I analyzed word frequencies in Goo Blog to know daily expressions.
Goo Blog is a popular blog service, and the expressions are used by
modern Japanese people.
Get "edict-freq-20081002" in
ftp.monash.edu.au.
It includes a program to get word frequencies.
It will do that automatically:
http://search.yahoo.co.jp/search?p="室内"&vs=blog.goo.ne.jp
The word "室内" in blog.goo.ne.jp -
147,000 hits.
Original EDICT
室内 [しつない] /(n,adj-no) indoor/inside the room/(P)/
EDICT-freq
室内 [しつない] /(n,adj-no) indoor/inside the room/(P)/###147000/
It will take 4 days to analyze EDICT's 160,000 words.
NOTES:
1. The word frequencies are not always correct.
e.g.
滑り [すべり] /(n) sliding/slipping/
滑り [ぬめり] /(n) (uk) viscous liquid/slime/mucus/(P)/
Yahoo search returns same numbers for the words, because
Suberi and Numeri have same spellings.
But the pronunciations are different and they have different meanings.

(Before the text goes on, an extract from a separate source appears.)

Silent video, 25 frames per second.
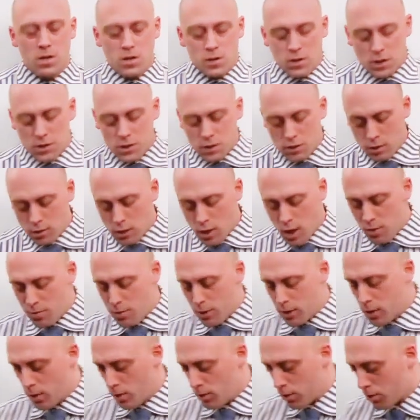So let's start off
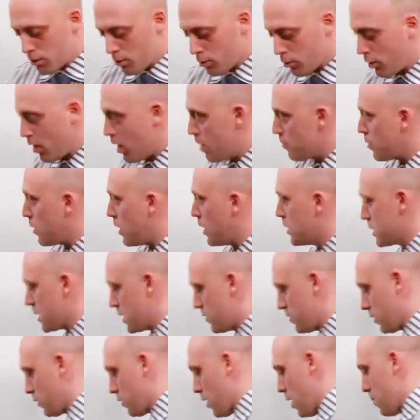by going through gram-positive and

2. Yahoo search might not detect short words properly.
e.g.
滑り台で滑りました。
Yahoo search might detect one "滑り台" and two "滑り".
"滑り台" and "滑り" have same parts, but they are different words.
Yahoo search will return inflated numbers for short words.
Romaji EDICT
I generated Romaji EDICT.
edict-romaji-20081002.tar.bz2
It includes a conversion program.
NOTE:
It will take over 20 minutes to convert.
Original EDICT
100円ショップ [ひゃくえんショップ] /(n) hundred-yen store/
Romaji EDICT
100円ショップ [hyakuensyoppu] /(n) hundred-yen store/